### What you need to do
Please set down every record exactly as it appears below.

### Dataset content

════════════════════

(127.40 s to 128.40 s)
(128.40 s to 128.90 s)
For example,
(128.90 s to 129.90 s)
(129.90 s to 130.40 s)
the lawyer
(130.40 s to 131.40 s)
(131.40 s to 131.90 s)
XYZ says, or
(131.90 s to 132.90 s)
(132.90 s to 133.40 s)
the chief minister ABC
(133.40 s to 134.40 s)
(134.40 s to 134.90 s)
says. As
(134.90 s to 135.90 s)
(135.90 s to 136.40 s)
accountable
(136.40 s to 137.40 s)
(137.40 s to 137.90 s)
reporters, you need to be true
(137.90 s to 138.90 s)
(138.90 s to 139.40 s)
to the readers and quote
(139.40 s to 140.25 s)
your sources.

════════════════════

### Answer section
(127.40 s to 128.40 s)
(128.40 s to 128.90 s)
For example,
(128.90 s to 129.90 s)
(129.90 s to 130.40 s)
the lawyer
(130.40 s to 131.40 s)
(131.40 s to 131.90 s)
XYZ says, or
(131.90 s to 132.90 s)
(132.90 s to 133.40 s)
the chief minister ABC
(133.40 s to 134.40 s)
(134.40 s to 134.90 s)
says. As
(134.90 s to 135.90 s)
(135.90 s to 136.40 s)
accountable
(136.40 s to 137.40 s)
(137.40 s to 137.90 s)
reporters, you need to be true
(137.90 s to 138.90 s)
(138.90 s to 139.40 s)
to the readers and quote
(139.40 s to 140.25 s)
your sources.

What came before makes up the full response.